> [Collected data entries]:
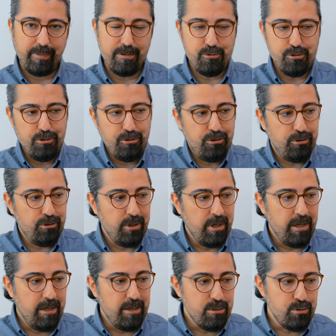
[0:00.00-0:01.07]
Çünkü
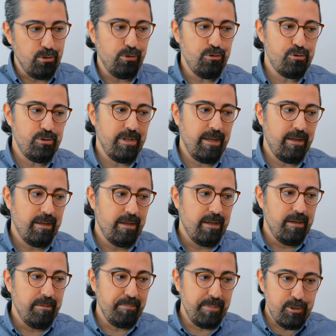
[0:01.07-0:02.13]
sonuçta
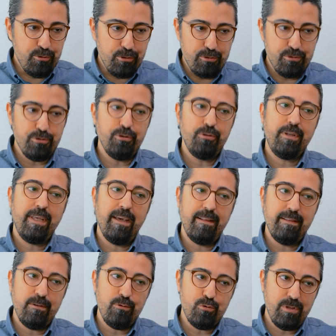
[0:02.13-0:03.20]
bir çocuğun
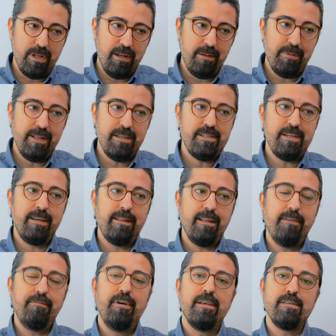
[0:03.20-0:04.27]
kendi
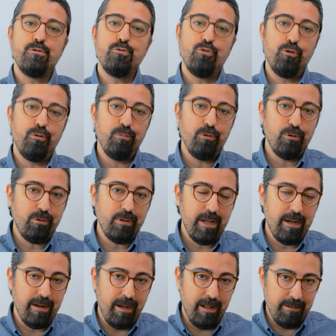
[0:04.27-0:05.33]
üstlenebileceğinden fazla
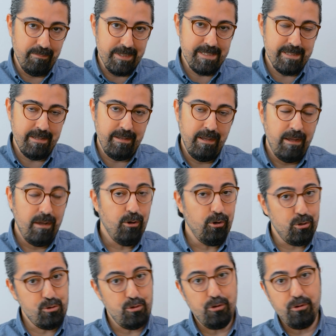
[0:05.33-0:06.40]
sorumluluklar alması,
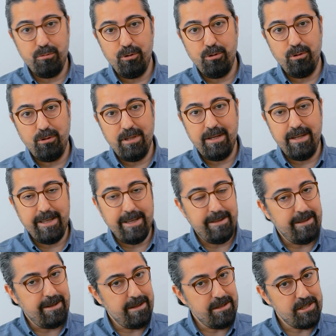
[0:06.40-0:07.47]
o sorumlulukları
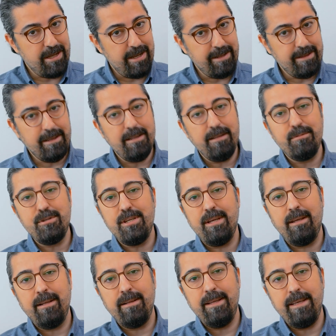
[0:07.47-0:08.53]
yeterince etkili bir
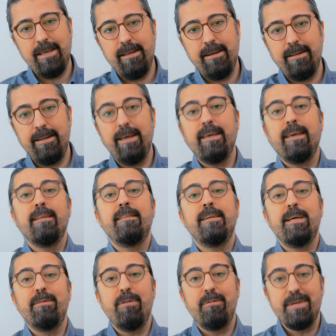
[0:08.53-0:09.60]
şekilde yerine
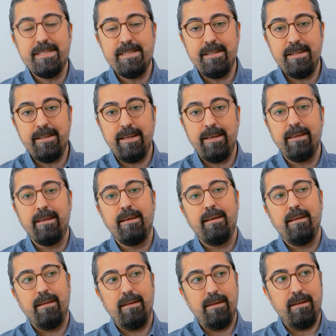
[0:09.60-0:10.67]
getirememesini de
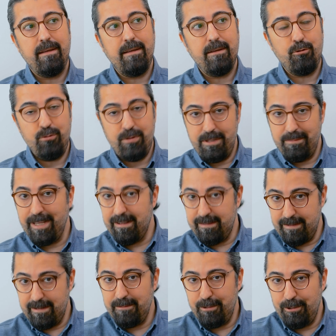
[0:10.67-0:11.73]
e, gündeme
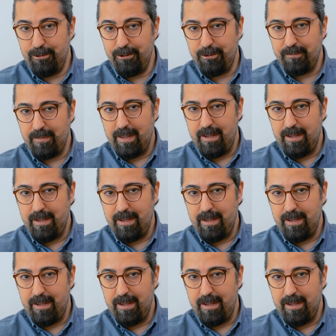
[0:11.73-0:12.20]
getirebiliyor.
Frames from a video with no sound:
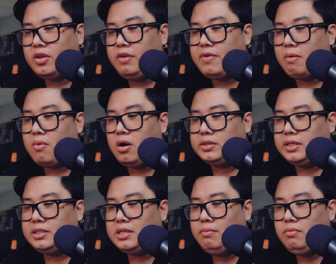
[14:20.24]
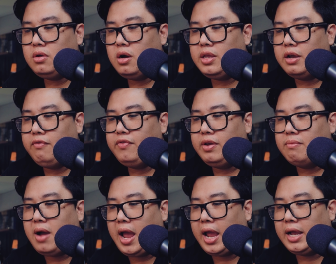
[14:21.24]
hy vọng họ sẽ sớm có những phiên
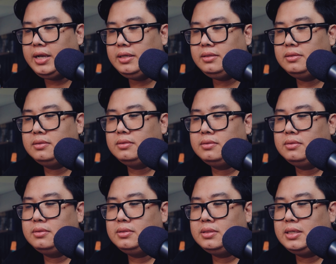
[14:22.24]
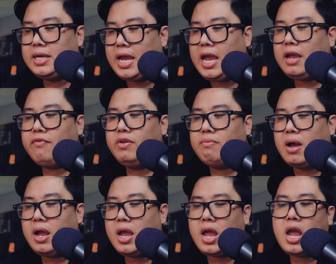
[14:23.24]
bản khác, phiên
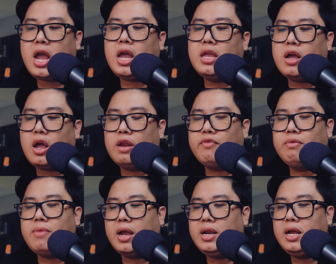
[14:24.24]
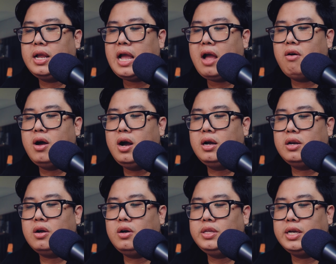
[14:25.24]
bản hai hoặc là phiên bản nâng cao hơn,
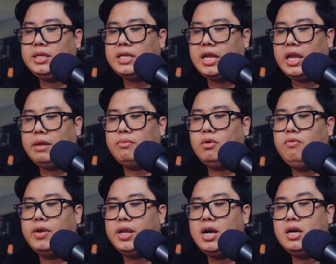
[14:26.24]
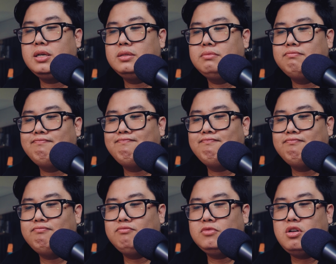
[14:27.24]
nó có những cái trải nghiệm thú vị hơn.
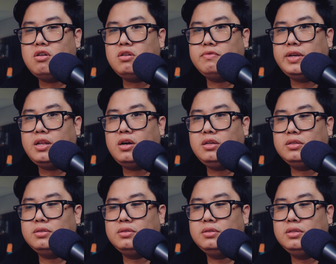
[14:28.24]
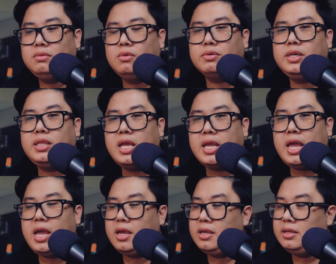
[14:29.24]
Ôi, vậy thôi. Một chiếc tai
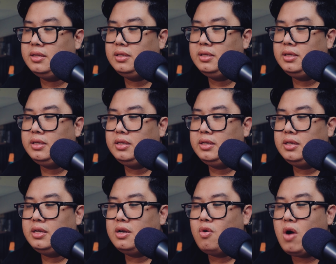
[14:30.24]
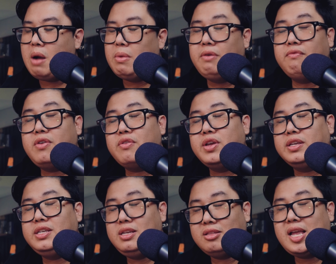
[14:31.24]
nghe hòa mình vào những
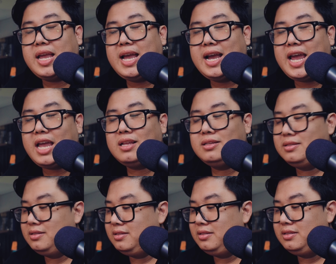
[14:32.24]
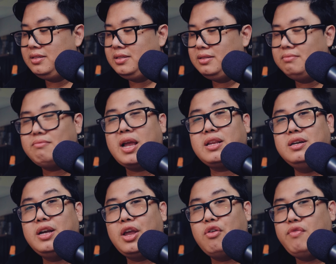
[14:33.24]
chiếc tai nghe khác mang
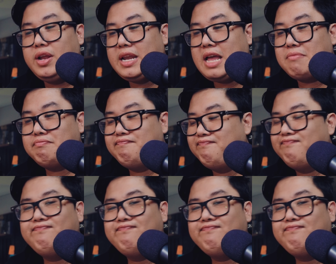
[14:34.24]
thương hiệu Việt Nam.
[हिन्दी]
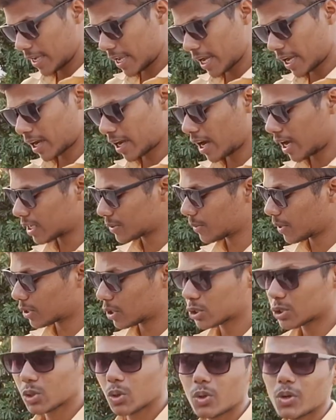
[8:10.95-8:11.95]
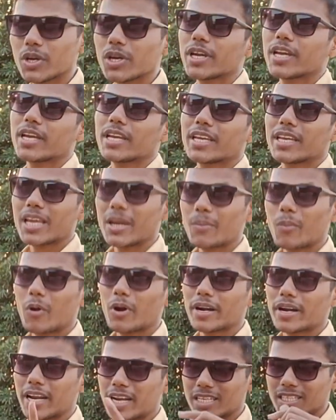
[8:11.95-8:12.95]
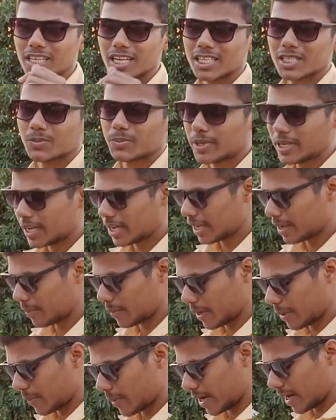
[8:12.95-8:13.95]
एक ख़ास बात दोस्तों ये बहुत डेंजरस भी है मैंने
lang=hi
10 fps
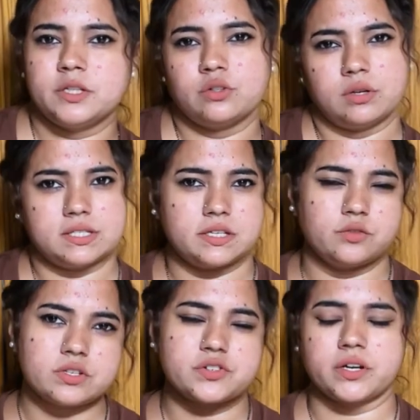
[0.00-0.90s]
भी थोड़े सी यू
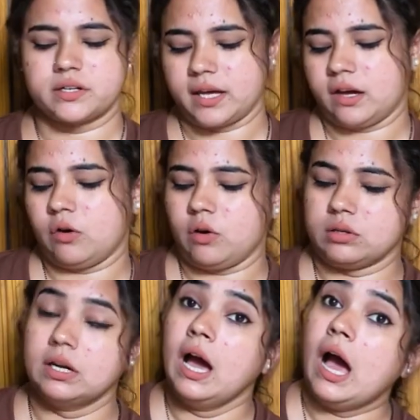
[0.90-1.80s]
नो स्ट्रिक्ट हैं
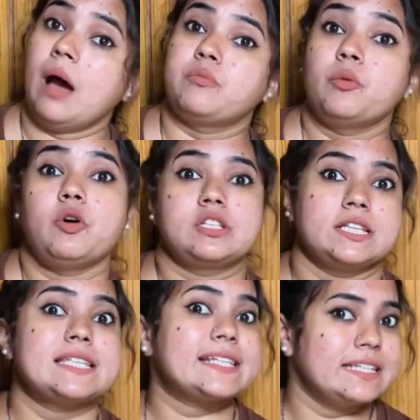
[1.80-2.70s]
और आपको बहुत
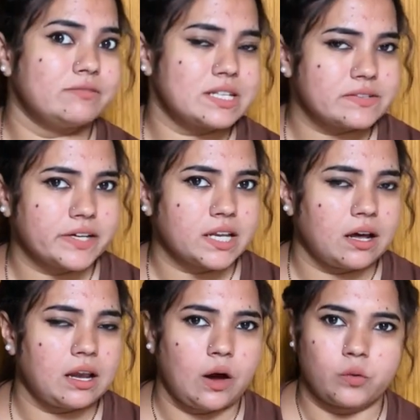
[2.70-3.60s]
ज़्यादा स्लीवलेस वगैरह
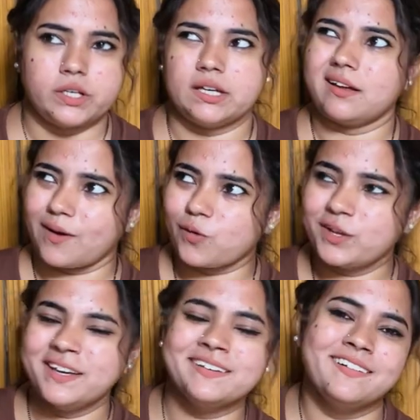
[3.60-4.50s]
अलाउ नहीं है अलाउ
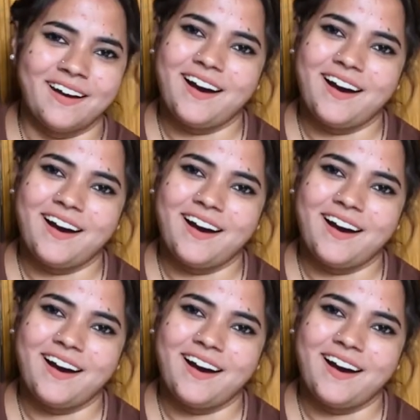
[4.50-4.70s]
नहीं है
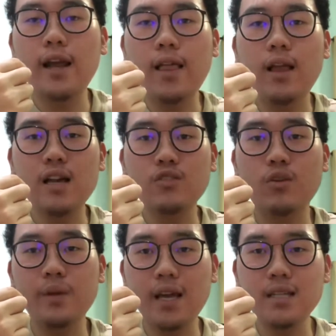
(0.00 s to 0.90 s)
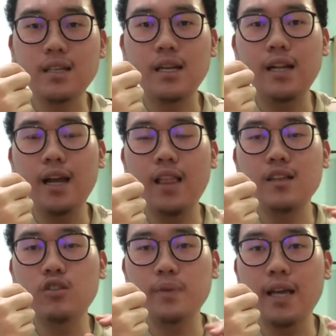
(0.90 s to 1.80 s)
L-ascorbic acid karena
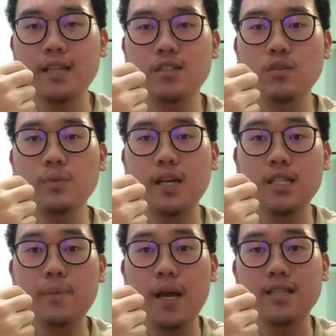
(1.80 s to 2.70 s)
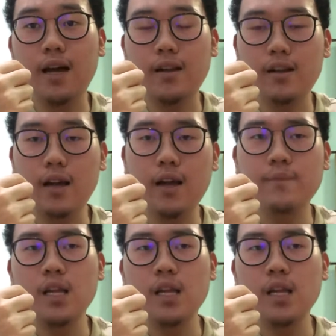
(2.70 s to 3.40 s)
L-ascorbic acid itu bekerja di pH sangat rendah.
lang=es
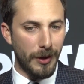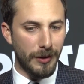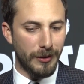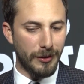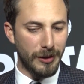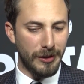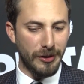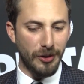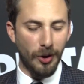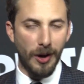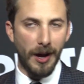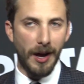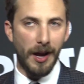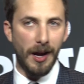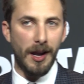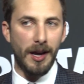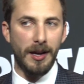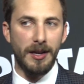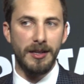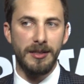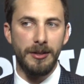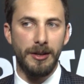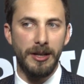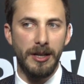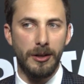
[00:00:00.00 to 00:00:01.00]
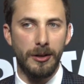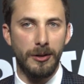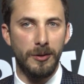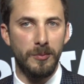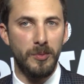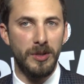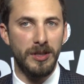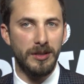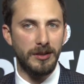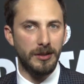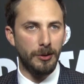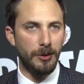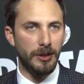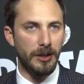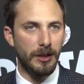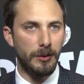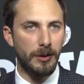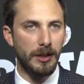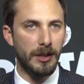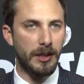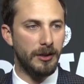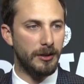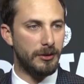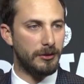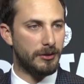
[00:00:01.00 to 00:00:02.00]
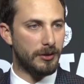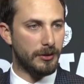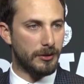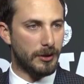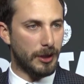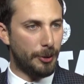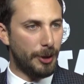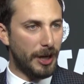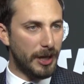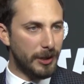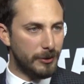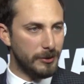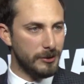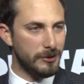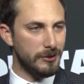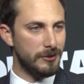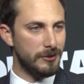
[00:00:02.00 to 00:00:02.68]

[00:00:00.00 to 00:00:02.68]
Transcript: entonces ojalá que se vaya con un buen sabor de boca a nuestro trabajo.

> [What you will do]: Please give every line above again word for word, apart from the pictures.

> [Exercise result]:
[0:00.00-0:01.07]
Çünkü
[0:01.07-0:02.13]
sonuçta
[0:02.13-0:03.20]
bir çocuğun
[0:03.20-0:04.27]
kendi
[0:04.27-0:05.33]
üstlenebileceğinden fazla
[0:05.33-0:06.40]
sorumluluklar alması,
[0:06.40-0:07.47]
o sorumlulukları
[0:07.47-0:08.53]
yeterince etkili bir
[0:08.53-0:09.60]
şekilde yerine
[0:09.60-0:10.67]
getirememesini de
[0:10.67-0:11.73]
e, gündeme
[0:11.73-0:12.20]
getirebiliyor.
Frames from a video with no sound:
[14:20.24]
[14:21.24]
hy vọng họ sẽ sớm có những phiên
[14:22.24]
[14:23.24]
bản khác, phiên
[14:24.24]
[14:25.24]
bản hai hoặc là phiên bản nâng cao hơn,
[14:26.24]
[14:27.24]
nó có những cái trải nghiệm thú vị hơn.
[14:28.24]
[14:29.24]
Ôi, vậy thôi. Một chiếc tai
[14:30.24]
[14:31.24]
nghe hòa mình vào những
[14:32.24]
[14:33.24]
chiếc tai nghe khác mang
[14:34.24]
thương hiệu Việt Nam.
[हिन्दी]
[8:10.95-8:11.95]
[8:11.95-8:12.95]
[8:12.95-8:13.95]
एक ख़ास बात दोस्तों ये बहुत डेंजरस भी है मैंने
lang=hi
10 fps
[0.00-0.90s]
भी थोड़े सी यू
[0.90-1.80s]
नो स्ट्रिक्ट हैं
[1.80-2.70s]
और आपको बहुत
[2.70-3.60s]
ज़्यादा स्लीवलेस वगैरह
[3.60-4.50s]
अलाउ नहीं है अलाउ
[4.50-4.70s]
नहीं है
(0.00 s to 0.90 s)
(0.90 s to 1.80 s)
L-ascorbic acid karena
(1.80 s to 2.70 s)
(2.70 s to 3.40 s)
L-ascorbic acid itu bekerja di pH sangat rendah.
lang=es
[00:00:00.00 to 00:00:01.00]
[00:00:01.00 to 00:00:02.00]
[00:00:02.00 to 00:00:02.68]

[00:00:00.00 to 00:00:02.68]
Transcript: entonces ojalá que se vaya con un buen sabor de boca a nuestro trabajo.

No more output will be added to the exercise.